Segundo a manifestação da PGR, a investigação busca esclarecer se houve eventual contrapartida política relacionada aos recursos destinados pelo empresário Daniel Vorcaro à produção do filme Dark Horse, cinebiografia sobre o ex-presidente Jair Bolsonaro. A apuração pretende verificar se os repasses tiveram alguma relação com a atuação parlamentar de agentes públicos.
Apuração semelhante aos casos de Ciro Nogueira e Jaques Wagner
A investigação contra Flávio Bolsonaro segue o mesmo rastro de apurações em andamento contra os senadores Ciro Nogueira (PP-PI) e Jaques Wagner (PT-BA), ambos alvos da Operação Compliance Zero. As suspeitas sobre Flávio decorrem de áudios em que o senador cobra Vorcaro para que repassasse dinheiro para financiar o filme.

A PF investigará o envio de R$ 61 milhões de Vorcaro para financiar a produção, a destinação de emendas parlamentares a entidades ligadas à produtora do longa e as suspeitas de que parte dos recursos tenha servido para custear despesas do ex-deputado federal Eduardo Bolsonaro (PL-SP) nos Estados Unidos. As suspeitas miram, além de Eduardo e Flávio, o deputado Mário Frias (PL-RJ).

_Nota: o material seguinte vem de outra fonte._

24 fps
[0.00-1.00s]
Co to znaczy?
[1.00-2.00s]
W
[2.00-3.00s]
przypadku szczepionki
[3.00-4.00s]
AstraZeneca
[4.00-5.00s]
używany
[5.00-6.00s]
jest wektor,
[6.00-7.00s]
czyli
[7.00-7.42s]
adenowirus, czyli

Áudios de Frias e repasses não integralizados
Áudios de Mário Frias prestando contas sobre a produção do filme a Vorcaro também foram revelados pelo site The Intercept Brasil. O deputado prometeu, em maio, divulgar as contas do filme para afastar qualquer suspeita de irregularidade, mas isso ainda não ocorreu.

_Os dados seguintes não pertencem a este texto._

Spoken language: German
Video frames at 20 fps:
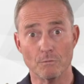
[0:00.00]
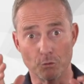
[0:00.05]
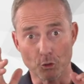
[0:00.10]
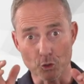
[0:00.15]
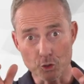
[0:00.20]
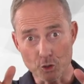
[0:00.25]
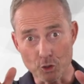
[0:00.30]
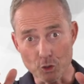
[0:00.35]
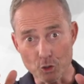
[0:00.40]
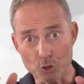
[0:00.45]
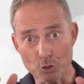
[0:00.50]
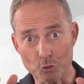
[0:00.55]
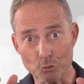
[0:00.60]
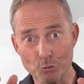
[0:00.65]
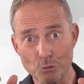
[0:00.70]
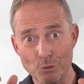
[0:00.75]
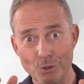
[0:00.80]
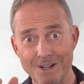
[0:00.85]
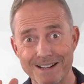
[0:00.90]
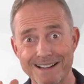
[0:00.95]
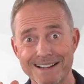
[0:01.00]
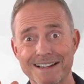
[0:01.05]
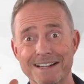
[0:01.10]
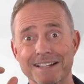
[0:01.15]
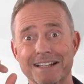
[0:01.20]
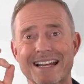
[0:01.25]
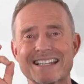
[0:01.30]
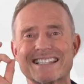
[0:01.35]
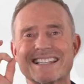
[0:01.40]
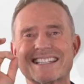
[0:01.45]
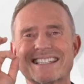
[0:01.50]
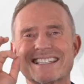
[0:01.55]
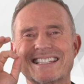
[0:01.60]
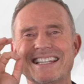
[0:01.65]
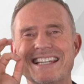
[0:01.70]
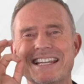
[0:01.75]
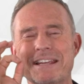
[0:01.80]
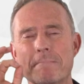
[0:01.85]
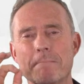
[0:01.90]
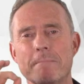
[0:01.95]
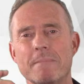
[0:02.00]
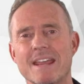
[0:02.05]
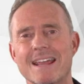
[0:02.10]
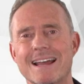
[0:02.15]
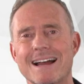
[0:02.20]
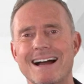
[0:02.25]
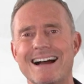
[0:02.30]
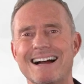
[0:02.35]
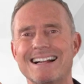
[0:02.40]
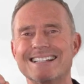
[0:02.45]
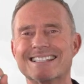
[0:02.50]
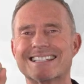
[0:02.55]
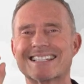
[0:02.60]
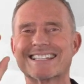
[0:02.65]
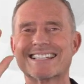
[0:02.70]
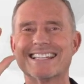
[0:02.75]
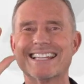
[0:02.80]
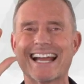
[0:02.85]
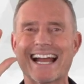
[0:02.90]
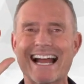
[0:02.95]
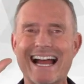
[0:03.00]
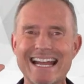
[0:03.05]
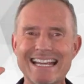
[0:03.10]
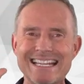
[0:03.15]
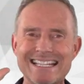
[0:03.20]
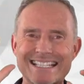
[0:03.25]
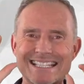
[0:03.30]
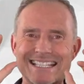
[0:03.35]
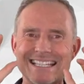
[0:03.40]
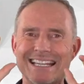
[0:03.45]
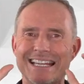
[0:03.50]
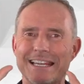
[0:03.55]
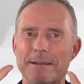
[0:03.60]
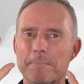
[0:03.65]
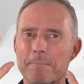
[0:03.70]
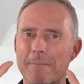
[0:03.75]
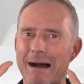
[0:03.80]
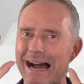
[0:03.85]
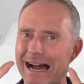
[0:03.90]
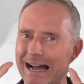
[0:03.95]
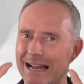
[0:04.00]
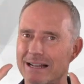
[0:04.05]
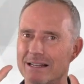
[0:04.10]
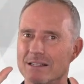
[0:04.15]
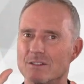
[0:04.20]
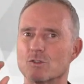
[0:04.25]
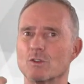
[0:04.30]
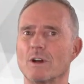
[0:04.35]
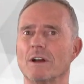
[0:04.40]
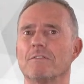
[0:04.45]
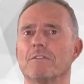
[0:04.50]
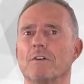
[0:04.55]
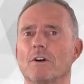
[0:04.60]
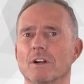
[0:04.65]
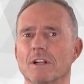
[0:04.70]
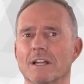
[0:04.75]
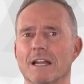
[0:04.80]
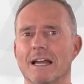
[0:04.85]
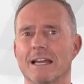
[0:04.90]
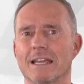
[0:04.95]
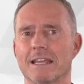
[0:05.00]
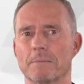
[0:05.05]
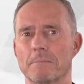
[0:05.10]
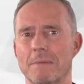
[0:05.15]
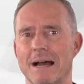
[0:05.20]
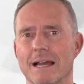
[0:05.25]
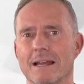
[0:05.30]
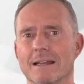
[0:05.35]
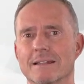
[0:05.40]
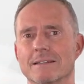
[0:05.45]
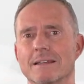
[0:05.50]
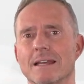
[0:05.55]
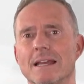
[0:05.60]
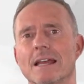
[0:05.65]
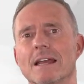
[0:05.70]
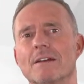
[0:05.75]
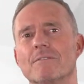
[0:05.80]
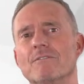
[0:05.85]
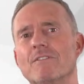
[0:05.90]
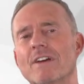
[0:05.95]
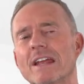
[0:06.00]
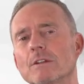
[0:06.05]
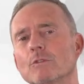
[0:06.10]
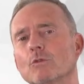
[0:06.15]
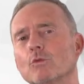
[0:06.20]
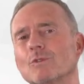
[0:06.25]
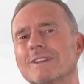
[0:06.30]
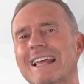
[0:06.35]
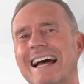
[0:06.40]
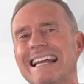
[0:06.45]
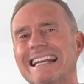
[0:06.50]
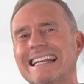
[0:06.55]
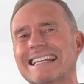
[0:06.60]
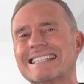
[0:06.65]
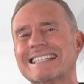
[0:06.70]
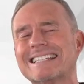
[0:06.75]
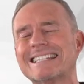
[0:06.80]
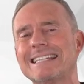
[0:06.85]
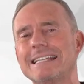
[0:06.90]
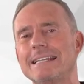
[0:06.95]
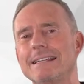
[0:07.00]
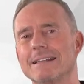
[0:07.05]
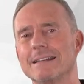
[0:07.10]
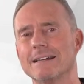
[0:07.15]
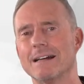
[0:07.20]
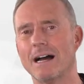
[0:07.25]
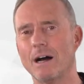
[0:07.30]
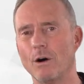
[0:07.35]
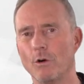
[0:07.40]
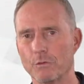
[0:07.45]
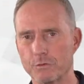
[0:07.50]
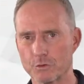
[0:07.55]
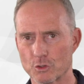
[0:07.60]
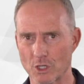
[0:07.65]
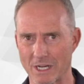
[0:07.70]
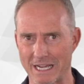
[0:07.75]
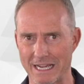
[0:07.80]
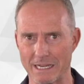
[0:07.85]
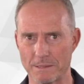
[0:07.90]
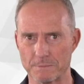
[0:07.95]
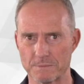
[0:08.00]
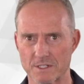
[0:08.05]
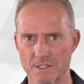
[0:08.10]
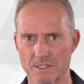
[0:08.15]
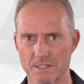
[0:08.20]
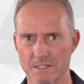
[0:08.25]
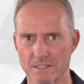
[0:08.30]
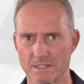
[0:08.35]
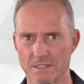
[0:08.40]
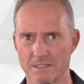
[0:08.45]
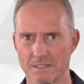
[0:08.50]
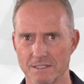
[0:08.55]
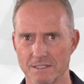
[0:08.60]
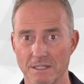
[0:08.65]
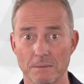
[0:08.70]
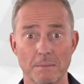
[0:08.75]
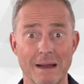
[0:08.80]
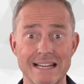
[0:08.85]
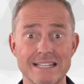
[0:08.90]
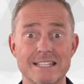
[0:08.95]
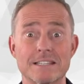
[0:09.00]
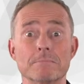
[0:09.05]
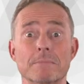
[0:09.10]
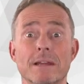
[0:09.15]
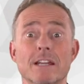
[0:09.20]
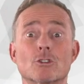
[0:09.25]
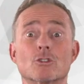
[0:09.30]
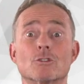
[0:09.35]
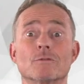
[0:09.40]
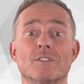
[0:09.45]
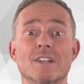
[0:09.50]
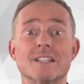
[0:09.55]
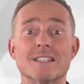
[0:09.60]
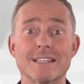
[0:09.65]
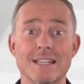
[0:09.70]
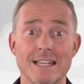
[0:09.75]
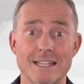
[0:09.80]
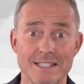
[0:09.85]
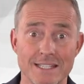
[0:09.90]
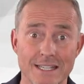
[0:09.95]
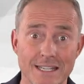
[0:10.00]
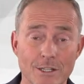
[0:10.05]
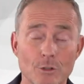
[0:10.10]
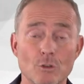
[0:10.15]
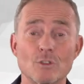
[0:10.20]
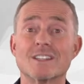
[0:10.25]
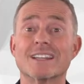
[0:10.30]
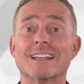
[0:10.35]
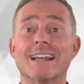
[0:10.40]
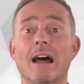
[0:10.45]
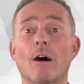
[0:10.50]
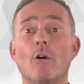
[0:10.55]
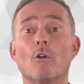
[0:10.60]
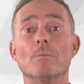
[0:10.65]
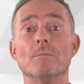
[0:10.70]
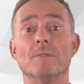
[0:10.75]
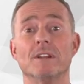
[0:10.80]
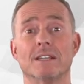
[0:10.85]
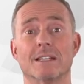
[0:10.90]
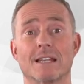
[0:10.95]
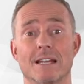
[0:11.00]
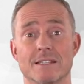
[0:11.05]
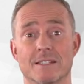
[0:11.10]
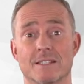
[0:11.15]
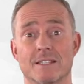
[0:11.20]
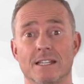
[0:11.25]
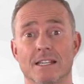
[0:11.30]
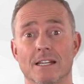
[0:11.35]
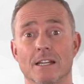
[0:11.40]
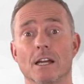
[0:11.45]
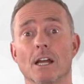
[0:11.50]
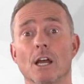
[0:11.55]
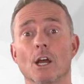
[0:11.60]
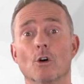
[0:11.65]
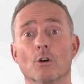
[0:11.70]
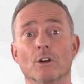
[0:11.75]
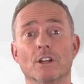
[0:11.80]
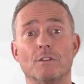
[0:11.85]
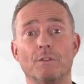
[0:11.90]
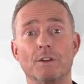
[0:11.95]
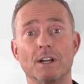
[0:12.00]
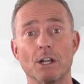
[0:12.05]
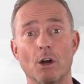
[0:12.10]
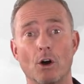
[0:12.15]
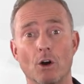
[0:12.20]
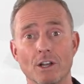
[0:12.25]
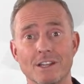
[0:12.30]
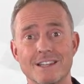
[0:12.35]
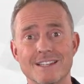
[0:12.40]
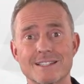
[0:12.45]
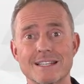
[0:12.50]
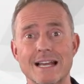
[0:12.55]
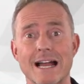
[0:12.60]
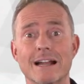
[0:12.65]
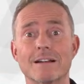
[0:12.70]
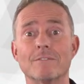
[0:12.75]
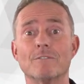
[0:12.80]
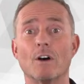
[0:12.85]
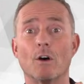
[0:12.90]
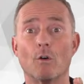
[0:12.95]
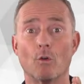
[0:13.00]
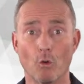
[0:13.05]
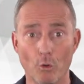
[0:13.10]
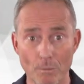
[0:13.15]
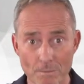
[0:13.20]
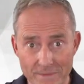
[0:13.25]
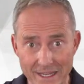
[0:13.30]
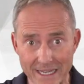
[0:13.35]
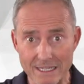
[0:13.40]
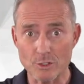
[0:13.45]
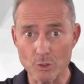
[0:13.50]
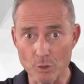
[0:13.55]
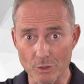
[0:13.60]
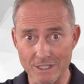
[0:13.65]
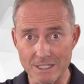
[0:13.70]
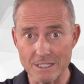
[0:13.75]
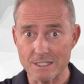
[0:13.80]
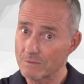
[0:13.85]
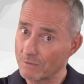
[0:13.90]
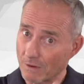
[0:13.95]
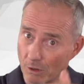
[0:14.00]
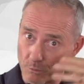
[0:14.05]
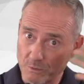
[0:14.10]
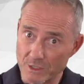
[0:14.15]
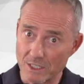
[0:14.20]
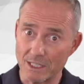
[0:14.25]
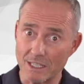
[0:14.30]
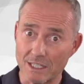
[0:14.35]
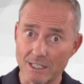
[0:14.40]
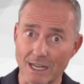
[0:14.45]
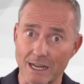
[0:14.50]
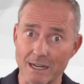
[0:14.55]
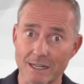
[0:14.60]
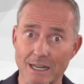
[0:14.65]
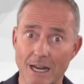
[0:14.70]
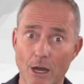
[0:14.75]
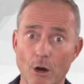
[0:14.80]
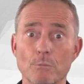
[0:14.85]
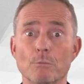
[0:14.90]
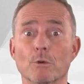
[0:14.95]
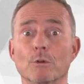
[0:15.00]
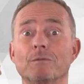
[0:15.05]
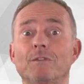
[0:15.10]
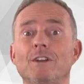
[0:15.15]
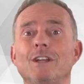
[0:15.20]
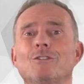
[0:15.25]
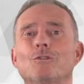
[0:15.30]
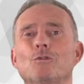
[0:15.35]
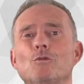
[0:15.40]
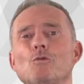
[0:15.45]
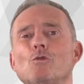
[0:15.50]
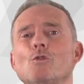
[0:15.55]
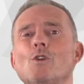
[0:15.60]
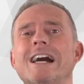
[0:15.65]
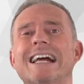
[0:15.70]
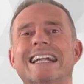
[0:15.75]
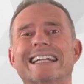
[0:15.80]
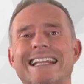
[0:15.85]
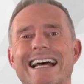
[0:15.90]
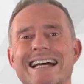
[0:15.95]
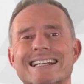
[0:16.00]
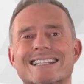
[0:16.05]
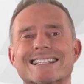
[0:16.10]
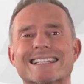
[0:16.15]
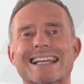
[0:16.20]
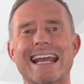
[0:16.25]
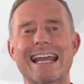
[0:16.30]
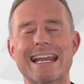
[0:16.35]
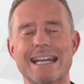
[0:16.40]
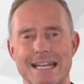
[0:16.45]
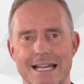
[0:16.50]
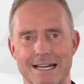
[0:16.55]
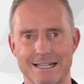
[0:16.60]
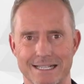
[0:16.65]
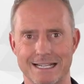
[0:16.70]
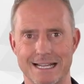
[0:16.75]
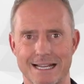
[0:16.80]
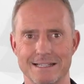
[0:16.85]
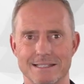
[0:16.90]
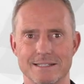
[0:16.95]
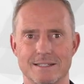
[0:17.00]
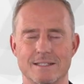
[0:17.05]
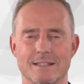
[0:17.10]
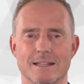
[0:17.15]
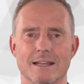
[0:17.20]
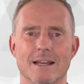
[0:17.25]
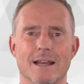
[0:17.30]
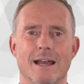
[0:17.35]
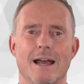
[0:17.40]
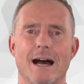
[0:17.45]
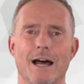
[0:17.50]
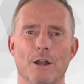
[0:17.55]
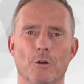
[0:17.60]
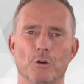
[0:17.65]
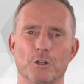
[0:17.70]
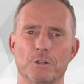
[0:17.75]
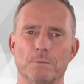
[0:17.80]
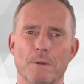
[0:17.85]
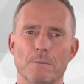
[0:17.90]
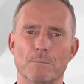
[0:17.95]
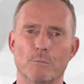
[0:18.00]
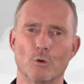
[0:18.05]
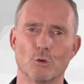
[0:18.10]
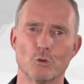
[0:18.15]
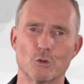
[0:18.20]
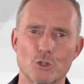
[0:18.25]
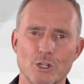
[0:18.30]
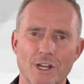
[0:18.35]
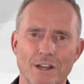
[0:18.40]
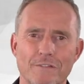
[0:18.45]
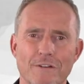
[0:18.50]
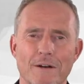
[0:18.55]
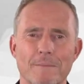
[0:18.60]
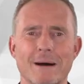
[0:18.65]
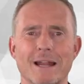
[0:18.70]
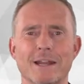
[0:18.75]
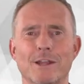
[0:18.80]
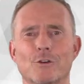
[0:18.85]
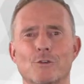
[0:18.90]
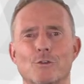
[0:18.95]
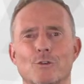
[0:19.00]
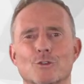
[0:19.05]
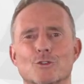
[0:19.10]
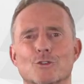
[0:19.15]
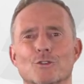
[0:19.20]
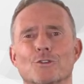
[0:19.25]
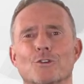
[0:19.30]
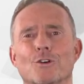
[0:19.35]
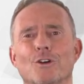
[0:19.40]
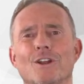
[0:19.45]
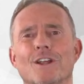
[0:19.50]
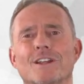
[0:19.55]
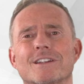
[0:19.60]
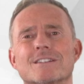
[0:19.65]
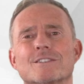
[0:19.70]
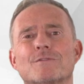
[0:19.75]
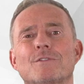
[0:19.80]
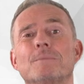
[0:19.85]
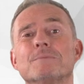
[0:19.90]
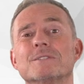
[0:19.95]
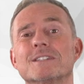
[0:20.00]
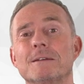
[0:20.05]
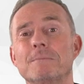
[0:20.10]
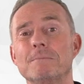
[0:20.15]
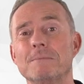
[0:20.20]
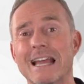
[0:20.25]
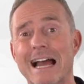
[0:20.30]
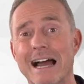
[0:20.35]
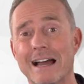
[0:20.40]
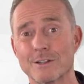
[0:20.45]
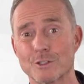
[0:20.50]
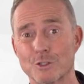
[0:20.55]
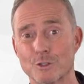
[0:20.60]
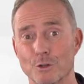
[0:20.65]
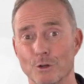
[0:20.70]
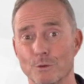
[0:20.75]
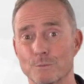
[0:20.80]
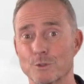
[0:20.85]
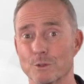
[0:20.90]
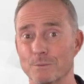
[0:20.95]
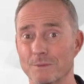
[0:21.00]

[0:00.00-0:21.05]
Wusstest du, dass es dich mehr als 30 Mal so erfolgreich macht, wenn du deine Ziele aufschreibst? Die meisten Menschen wissen das nicht und sie glauben nicht an Ziele. Und ich will dir heute sagen, warum das so ist, warum sie nicht dran glauben und wie du das ändern kannst. Hallo, ich bin Bodo Schäfer, Money Coach und Gründer des VIP 7 Jahres Clubs.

Na prática, Vorcaro repassava recursos do Master para a empresa Entre Investimentos. O acerto previa o pagamento de R$ 134 milhões para produzir o material, mas apenas uma parte foi oficialmente repassada. Eduardo Bolsonaro vive nos Estados Unidos desde o início de 2025. No ano passado, Jair Bolsonaro afirmou ter enviado R$ 2 milhões para bancar o filho no país.